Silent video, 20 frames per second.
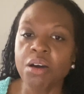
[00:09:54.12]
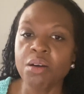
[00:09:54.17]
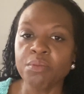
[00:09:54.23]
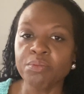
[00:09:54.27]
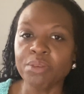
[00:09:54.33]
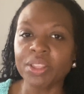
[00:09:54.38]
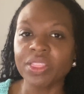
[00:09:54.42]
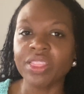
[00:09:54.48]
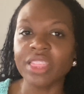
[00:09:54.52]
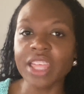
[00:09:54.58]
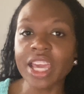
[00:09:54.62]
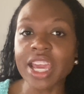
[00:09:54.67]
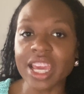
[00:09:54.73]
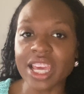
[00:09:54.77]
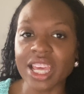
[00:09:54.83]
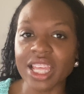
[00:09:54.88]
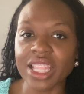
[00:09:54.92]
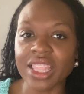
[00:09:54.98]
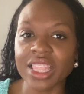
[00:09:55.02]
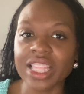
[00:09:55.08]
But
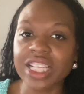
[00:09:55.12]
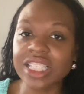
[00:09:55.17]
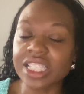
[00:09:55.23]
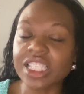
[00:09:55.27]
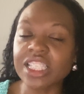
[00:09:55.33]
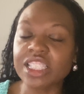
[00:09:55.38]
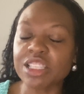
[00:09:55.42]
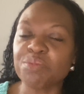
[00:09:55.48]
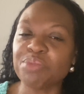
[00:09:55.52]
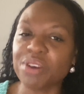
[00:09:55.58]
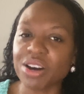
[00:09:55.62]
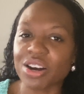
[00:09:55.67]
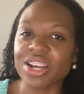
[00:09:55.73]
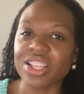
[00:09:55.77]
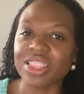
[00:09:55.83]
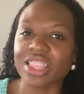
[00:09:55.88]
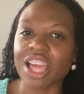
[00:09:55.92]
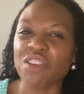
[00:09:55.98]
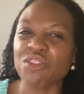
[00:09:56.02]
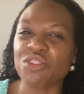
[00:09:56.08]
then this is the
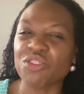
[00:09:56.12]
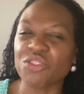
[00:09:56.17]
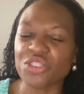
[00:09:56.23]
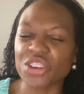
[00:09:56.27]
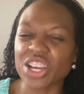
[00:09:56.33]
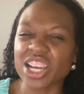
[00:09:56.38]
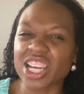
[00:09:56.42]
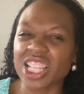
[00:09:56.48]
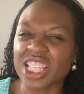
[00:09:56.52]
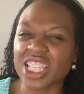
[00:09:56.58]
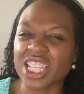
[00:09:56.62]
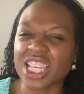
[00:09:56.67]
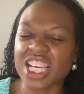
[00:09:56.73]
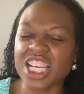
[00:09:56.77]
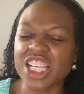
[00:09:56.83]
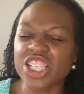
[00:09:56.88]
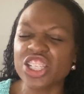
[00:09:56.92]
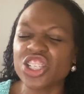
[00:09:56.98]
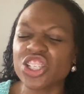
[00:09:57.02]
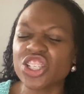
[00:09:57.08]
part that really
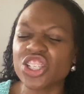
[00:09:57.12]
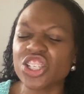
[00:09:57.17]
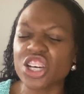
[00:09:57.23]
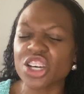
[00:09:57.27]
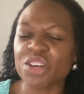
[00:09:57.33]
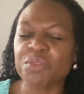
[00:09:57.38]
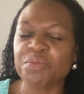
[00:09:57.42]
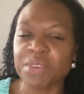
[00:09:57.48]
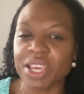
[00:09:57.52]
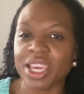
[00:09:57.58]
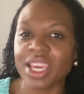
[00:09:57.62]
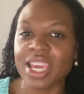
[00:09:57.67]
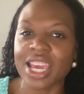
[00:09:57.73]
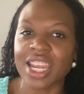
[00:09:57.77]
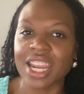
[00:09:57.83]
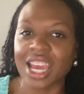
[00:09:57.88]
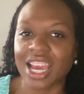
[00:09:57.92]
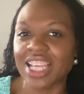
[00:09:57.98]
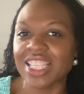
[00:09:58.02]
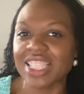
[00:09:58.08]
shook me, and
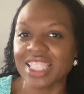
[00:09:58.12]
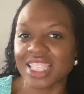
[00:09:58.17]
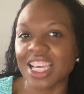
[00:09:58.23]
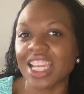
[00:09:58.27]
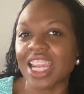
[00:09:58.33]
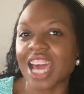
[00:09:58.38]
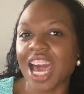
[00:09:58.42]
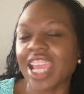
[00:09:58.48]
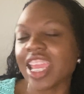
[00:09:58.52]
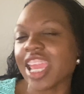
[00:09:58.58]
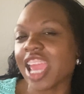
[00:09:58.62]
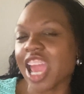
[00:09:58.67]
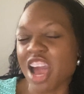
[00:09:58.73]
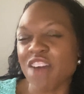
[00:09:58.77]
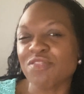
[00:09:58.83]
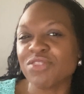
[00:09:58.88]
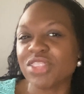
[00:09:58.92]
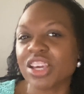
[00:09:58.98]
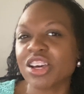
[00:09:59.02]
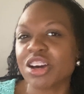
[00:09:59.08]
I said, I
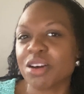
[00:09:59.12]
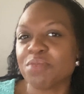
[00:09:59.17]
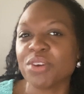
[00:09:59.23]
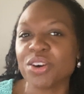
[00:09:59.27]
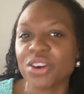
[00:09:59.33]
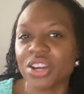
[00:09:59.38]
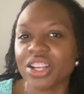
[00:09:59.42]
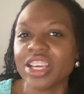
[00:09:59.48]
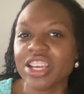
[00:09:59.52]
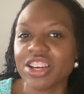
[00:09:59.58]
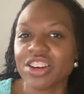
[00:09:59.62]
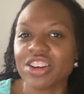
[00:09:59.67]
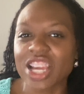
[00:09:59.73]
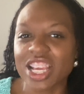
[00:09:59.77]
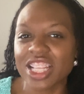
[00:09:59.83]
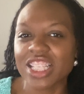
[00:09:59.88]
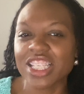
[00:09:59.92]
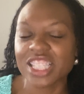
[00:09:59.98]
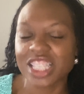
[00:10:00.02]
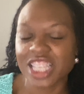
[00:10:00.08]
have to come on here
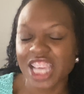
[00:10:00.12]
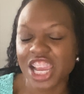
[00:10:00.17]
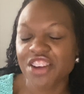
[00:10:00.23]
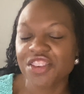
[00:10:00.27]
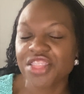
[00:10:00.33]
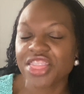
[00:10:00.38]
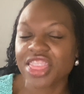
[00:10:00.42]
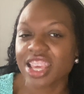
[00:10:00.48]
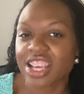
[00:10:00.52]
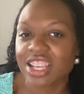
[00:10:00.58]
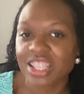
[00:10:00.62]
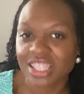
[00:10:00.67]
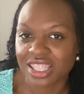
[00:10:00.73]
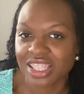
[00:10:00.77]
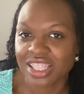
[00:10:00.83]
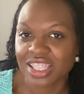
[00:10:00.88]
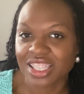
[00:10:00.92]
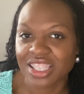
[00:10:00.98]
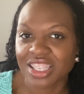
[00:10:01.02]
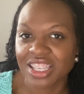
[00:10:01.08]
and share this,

» **Work required**
Could each line of the data be written out exactly, with no pictures included?

» **Result of the task**
Silent video, 20 frames per second.
[00:09:54.12]
[00:09:54.17]
[00:09:54.23]
[00:09:54.27]
[00:09:54.33]
[00:09:54.38]
[00:09:54.42]
[00:09:54.48]
[00:09:54.52]
[00:09:54.58]
[00:09:54.62]
[00:09:54.67]
[00:09:54.73]
[00:09:54.77]
[00:09:54.83]
[00:09:54.88]
[00:09:54.92]
[00:09:54.98]
[00:09:55.02]
[00:09:55.08]
But
[00:09:55.12]
[00:09:55.17]
[00:09:55.23]
[00:09:55.27]
[00:09:55.33]
[00:09:55.38]
[00:09:55.42]
[00:09:55.48]
[00:09:55.52]
[00:09:55.58]
[00:09:55.62]
[00:09:55.67]
[00:09:55.73]
[00:09:55.77]
[00:09:55.83]
[00:09:55.88]
[00:09:55.92]
[00:09:55.98]
[00:09:56.02]
[00:09:56.08]
then this is the
[00:09:56.12]
[00:09:56.17]
[00:09:56.23]
[00:09:56.27]
[00:09:56.33]
[00:09:56.38]
[00:09:56.42]
[00:09:56.48]
[00:09:56.52]
[00:09:56.58]
[00:09:56.62]
[00:09:56.67]
[00:09:56.73]
[00:09:56.77]
[00:09:56.83]
[00:09:56.88]
[00:09:56.92]
[00:09:56.98]
[00:09:57.02]
[00:09:57.08]
part that really
[00:09:57.12]
[00:09:57.17]
[00:09:57.23]
[00:09:57.27]
[00:09:57.33]
[00:09:57.38]
[00:09:57.42]
[00:09:57.48]
[00:09:57.52]
[00:09:57.58]
[00:09:57.62]
[00:09:57.67]
[00:09:57.73]
[00:09:57.77]
[00:09:57.83]
[00:09:57.88]
[00:09:57.92]
[00:09:57.98]
[00:09:58.02]
[00:09:58.08]
shook me, and
[00:09:58.12]
[00:09:58.17]
[00:09:58.23]
[00:09:58.27]
[00:09:58.33]
[00:09:58.38]
[00:09:58.42]
[00:09:58.48]
[00:09:58.52]
[00:09:58.58]
[00:09:58.62]
[00:09:58.67]
[00:09:58.73]
[00:09:58.77]
[00:09:58.83]
[00:09:58.88]
[00:09:58.92]
[00:09:58.98]
[00:09:59.02]
[00:09:59.08]
I said, I
[00:09:59.12]
[00:09:59.17]
[00:09:59.23]
[00:09:59.27]
[00:09:59.33]
[00:09:59.38]
[00:09:59.42]
[00:09:59.48]
[00:09:59.52]
[00:09:59.58]
[00:09:59.62]
[00:09:59.67]
[00:09:59.73]
[00:09:59.77]
[00:09:59.83]
[00:09:59.88]
[00:09:59.92]
[00:09:59.98]
[00:10:00.02]
[00:10:00.08]
have to come on here
[00:10:00.12]
[00:10:00.17]
[00:10:00.23]
[00:10:00.27]
[00:10:00.33]
[00:10:00.38]
[00:10:00.42]
[00:10:00.48]
[00:10:00.52]
[00:10:00.58]
[00:10:00.62]
[00:10:00.67]
[00:10:00.73]
[00:10:00.77]
[00:10:00.83]
[00:10:00.88]
[00:10:00.92]
[00:10:00.98]
[00:10:01.02]
[00:10:01.08]
and share this,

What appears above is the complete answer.